**Dataset records**:
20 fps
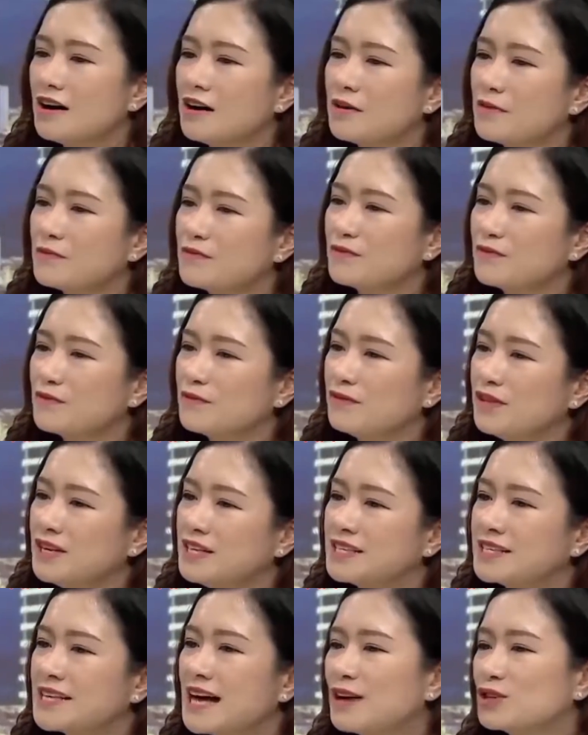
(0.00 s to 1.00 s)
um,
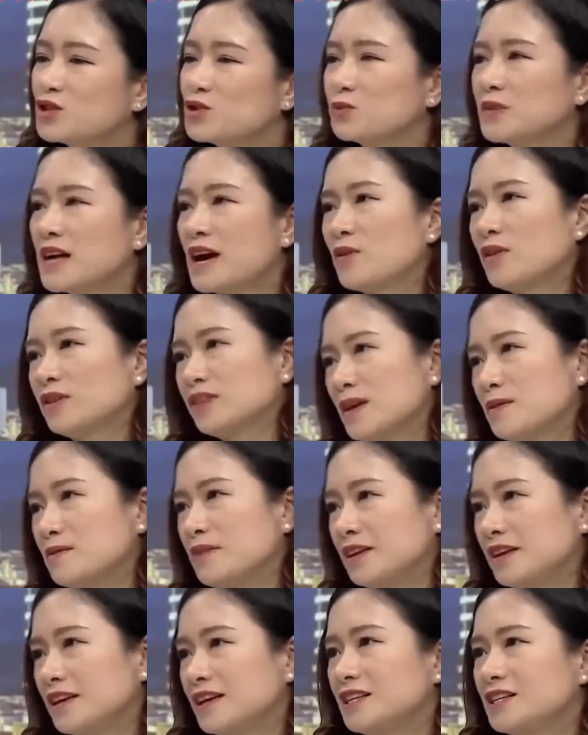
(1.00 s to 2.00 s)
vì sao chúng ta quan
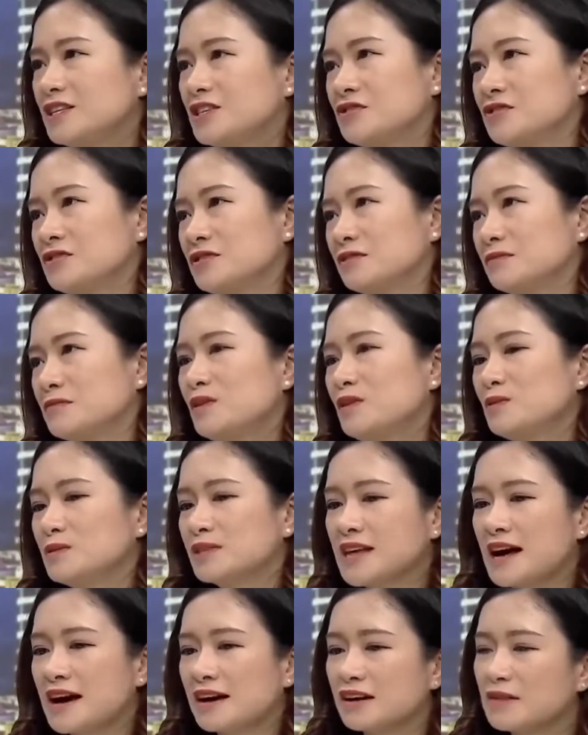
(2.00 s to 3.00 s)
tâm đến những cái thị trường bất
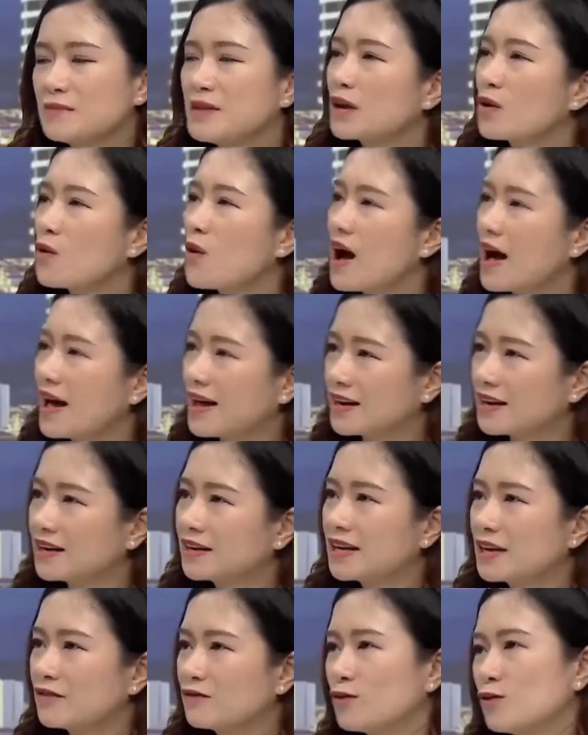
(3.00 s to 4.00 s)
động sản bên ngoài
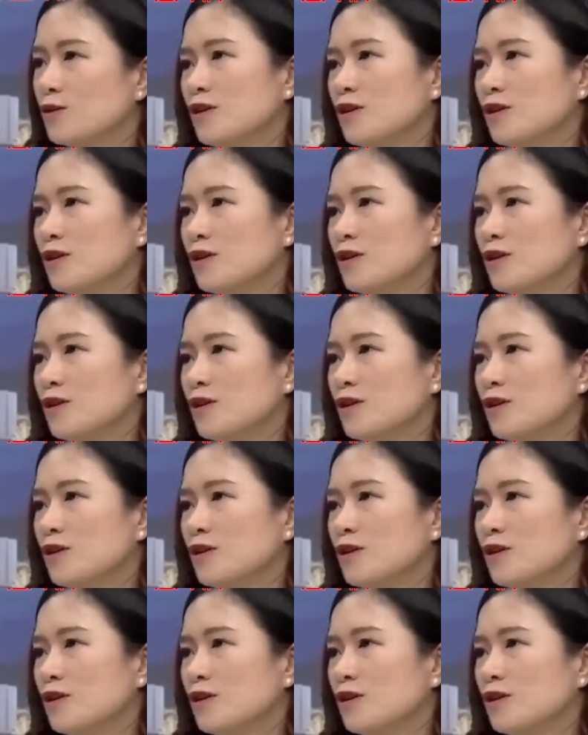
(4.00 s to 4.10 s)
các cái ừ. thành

...

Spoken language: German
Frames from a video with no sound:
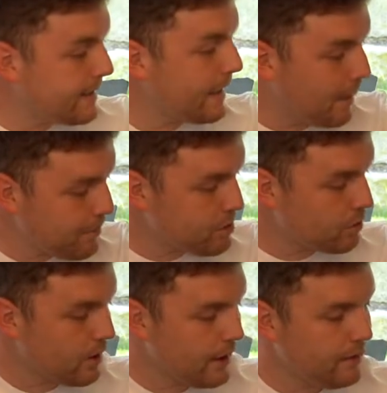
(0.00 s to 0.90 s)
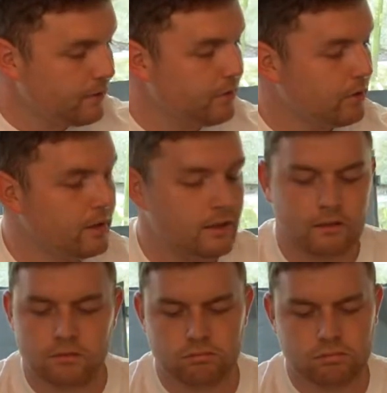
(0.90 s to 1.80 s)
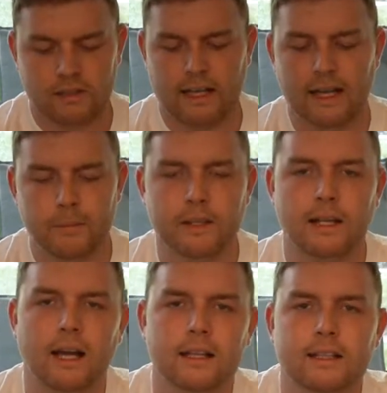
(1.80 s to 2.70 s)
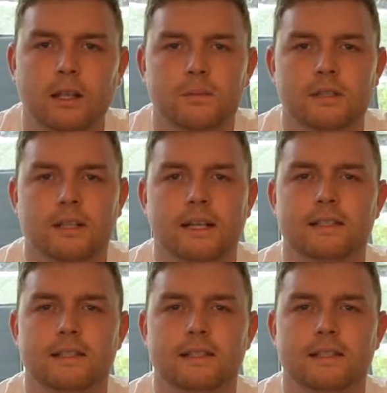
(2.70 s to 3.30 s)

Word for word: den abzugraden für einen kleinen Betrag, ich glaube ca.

**Work to complete**: Look above for the line with "Frames from a" and the line with "Word for word: den". Output those two and everything between them exactly, pictures excluded.

**Finished exercise**:
Frames from a video with no sound:
(0.00 s to 0.90 s)
(0.90 s to 1.80 s)
(1.80 s to 2.70 s)
(2.70 s to 3.30 s)

Word for word: den abzugraden für einen kleinen Betrag, ich glaube ca.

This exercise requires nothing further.